Born in Bear Creek on the Seward Peninsula, Haycock, Alaska, Beltz was an Iñupiaq, the Inuit of Alaska. Beltz worked as a carpenter, elected President of the Alaska Council of Carpenters, and lived in Unalakleet, Alaska. A Democrat, Beltz served as a member of the House in the Alaska Territorial Legislature in 1949. He then served in the Territorial Senate from 1951 until 1959, when Alaska became a state. Beltz served in the Alaska State Senate from 1959 until his death in 1960.[1] Beltz died at Alaska Native Medical Center in Anchorage, Alaska from a cancerous brain tumor.[2] [3]
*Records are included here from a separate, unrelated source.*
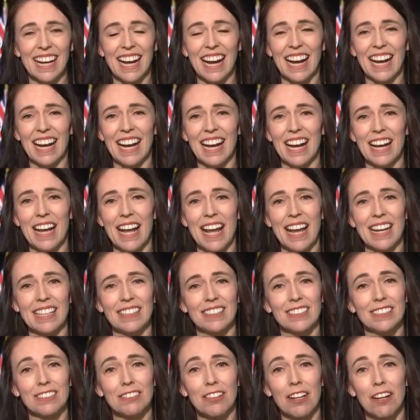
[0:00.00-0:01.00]
Uh,
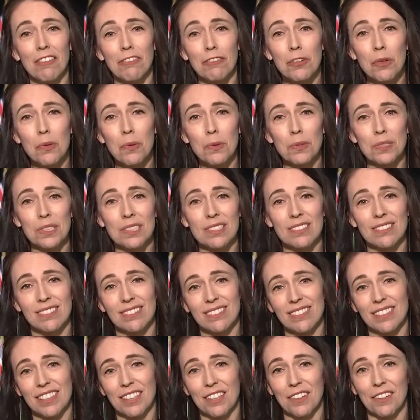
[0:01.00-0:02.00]
and of course,
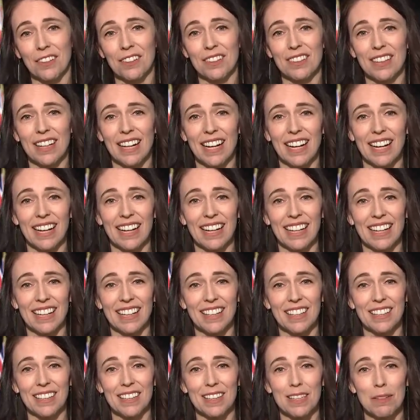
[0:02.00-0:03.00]
you know,
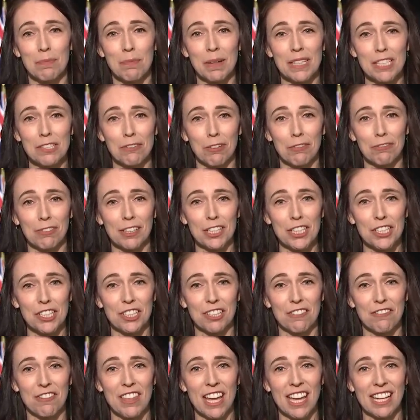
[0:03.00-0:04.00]
uh, the best
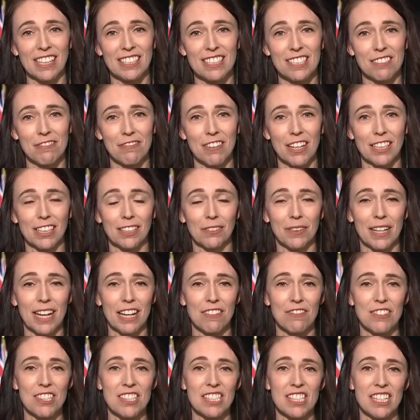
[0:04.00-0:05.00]
reflection of that is the fact that we
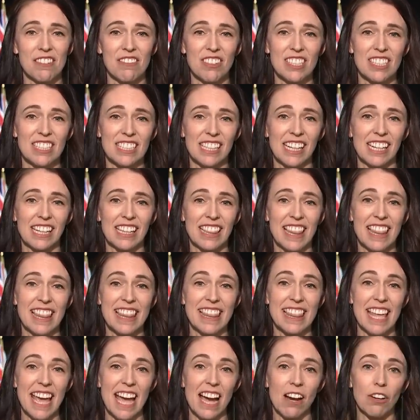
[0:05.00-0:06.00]
have seventeen
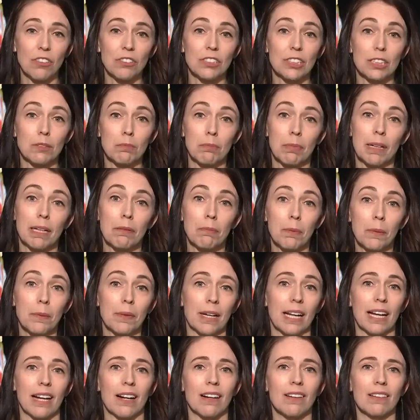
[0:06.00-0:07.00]
thousand people
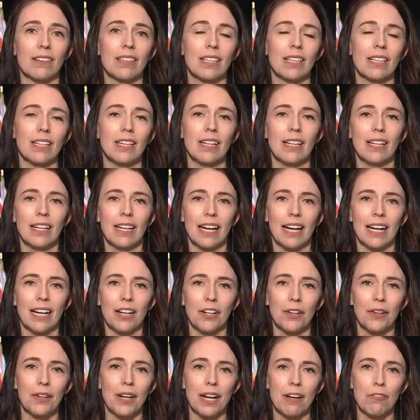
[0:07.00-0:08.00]
now uh,
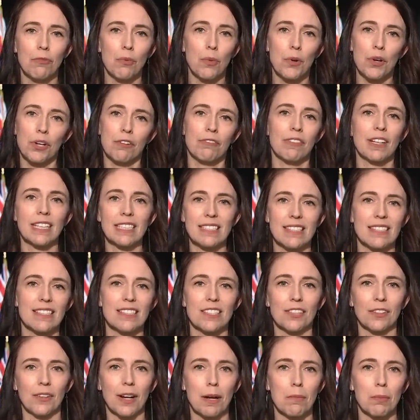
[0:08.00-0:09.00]
who have work visas
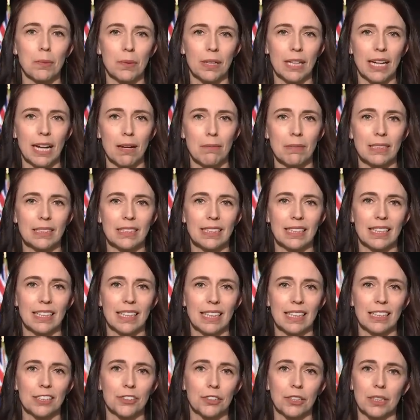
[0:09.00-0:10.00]
and are able to come into the
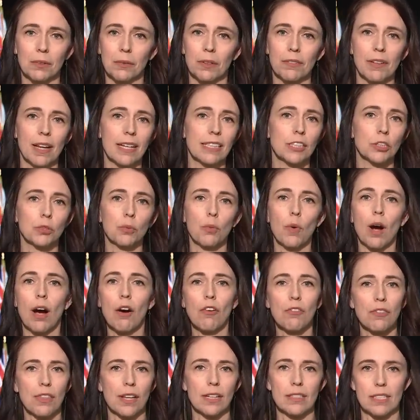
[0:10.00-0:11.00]
country. We've had
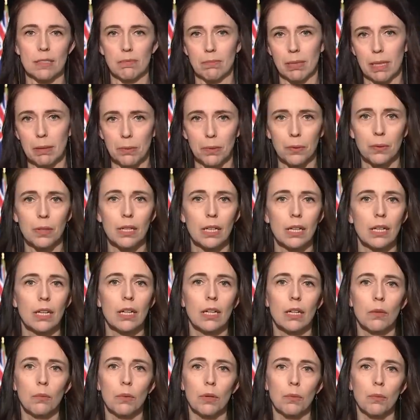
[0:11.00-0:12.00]
twelve thousand people
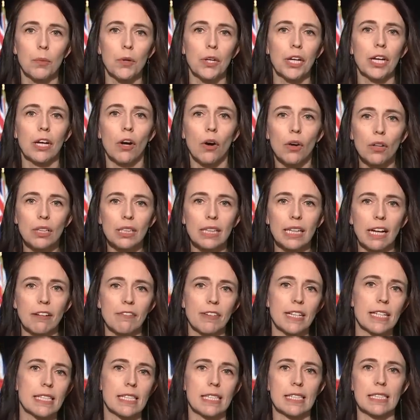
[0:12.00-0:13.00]
with working holiday
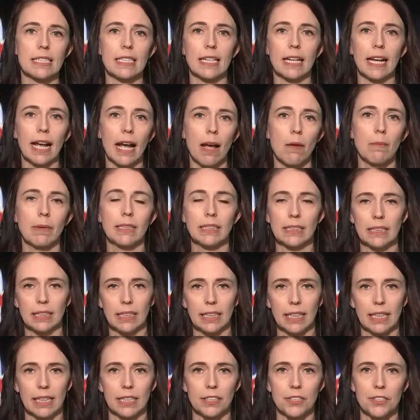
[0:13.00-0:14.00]
visas come into
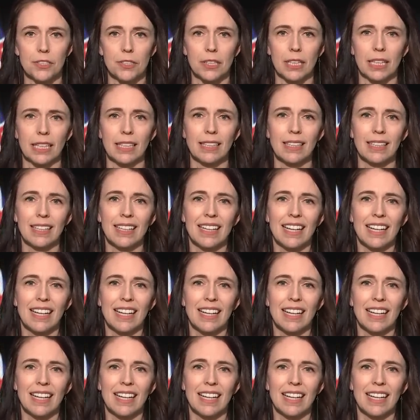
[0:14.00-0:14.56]
the country.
He was born to John Skyles Beltz who went to Alaska during the Yukon Gold Rush[4] in 1897 and Susie Goodwin Beltz. In 1953, Beltz married Arne Louise Bulkeley who was a U.S. Public Health Service village nurse in Unalakleet when they met; they had seven children.

In 1958 the first senate of the state of Alaska, unanimously elected Beltz president of the first senate of the state. Nome-Beltz Junior/Senior High School was named in his honor because of his efforts to provide education for rural residents.[5] A conference room in the Thomas B. Stewart Legislative Office Building was named for Beltz.[6]

Notes and References

  1. Book: United States. Congress. Congressional Record: Proceedings and Debates of the ... Congress. 1961. U.S. Government Printing Office. 2639–.
  2. http://www.ourfamtree.org/obituaries/view.php/William-Beltz/id/128 The Alaska Sportsman-William E. Beltz-obituary
  3. 'Last Rites For Beltz Held Today,' Fairbanks Daily News Miner, November 23, 1960, pg. 1
  4. Web site: Informal legislative planning session . Alaska's Digital Archives . University of Alaska Fairbanks . December 3, 2020.
  5. Web site: Nome Schools . Nome Schools . Nome Schools . December 3, 2020.
  6. Web site: SR 9: Dedicating a committee room in the Thomas B. Stewart Legislative Office Building to former Senator William Beltz. . Alaska State Legislature . State of Alaska . December 3, 2020.